# [TASK TO COMPLETE]
A verbatim transcript of the data that follows, free of images, is the expected result.

(Stored data entries)

+---+

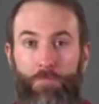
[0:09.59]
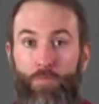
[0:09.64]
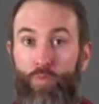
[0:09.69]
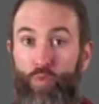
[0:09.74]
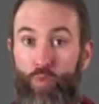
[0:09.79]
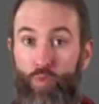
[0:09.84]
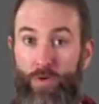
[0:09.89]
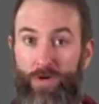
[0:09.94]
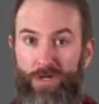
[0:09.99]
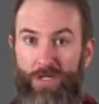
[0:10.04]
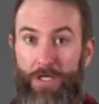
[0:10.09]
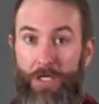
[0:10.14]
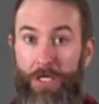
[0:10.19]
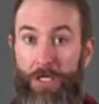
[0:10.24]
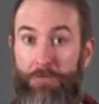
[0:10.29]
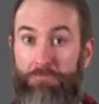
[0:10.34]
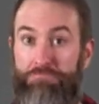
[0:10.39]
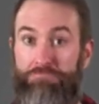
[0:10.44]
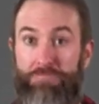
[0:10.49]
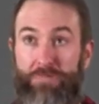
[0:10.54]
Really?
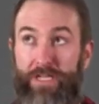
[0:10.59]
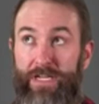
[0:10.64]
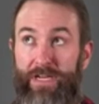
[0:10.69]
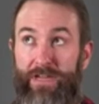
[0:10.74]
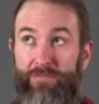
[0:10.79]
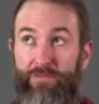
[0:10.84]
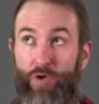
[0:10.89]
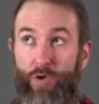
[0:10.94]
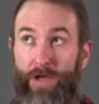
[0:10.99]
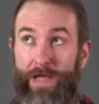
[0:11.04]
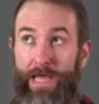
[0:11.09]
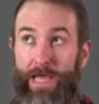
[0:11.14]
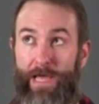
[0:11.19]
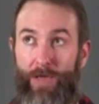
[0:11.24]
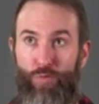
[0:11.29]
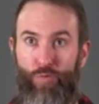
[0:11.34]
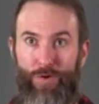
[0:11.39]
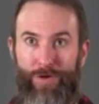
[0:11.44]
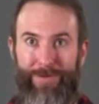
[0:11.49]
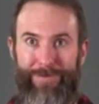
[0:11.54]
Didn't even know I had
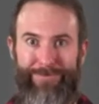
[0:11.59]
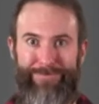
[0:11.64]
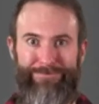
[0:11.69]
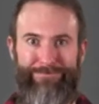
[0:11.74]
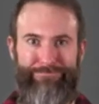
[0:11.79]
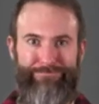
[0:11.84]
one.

+---+

# [ANSWER FOR THE TASK]
[0:09.59]
[0:09.64]
[0:09.69]
[0:09.74]
[0:09.79]
[0:09.84]
[0:09.89]
[0:09.94]
[0:09.99]
[0:10.04]
[0:10.09]
[0:10.14]
[0:10.19]
[0:10.24]
[0:10.29]
[0:10.34]
[0:10.39]
[0:10.44]
[0:10.49]
[0:10.54]
Really?
[0:10.59]
[0:10.64]
[0:10.69]
[0:10.74]
[0:10.79]
[0:10.84]
[0:10.89]
[0:10.94]
[0:10.99]
[0:11.04]
[0:11.09]
[0:11.14]
[0:11.19]
[0:11.24]
[0:11.29]
[0:11.34]
[0:11.39]
[0:11.44]
[0:11.49]
[0:11.54]
Didn't even know I had
[0:11.59]
[0:11.64]
[0:11.69]
[0:11.74]
[0:11.79]
[0:11.84]
one.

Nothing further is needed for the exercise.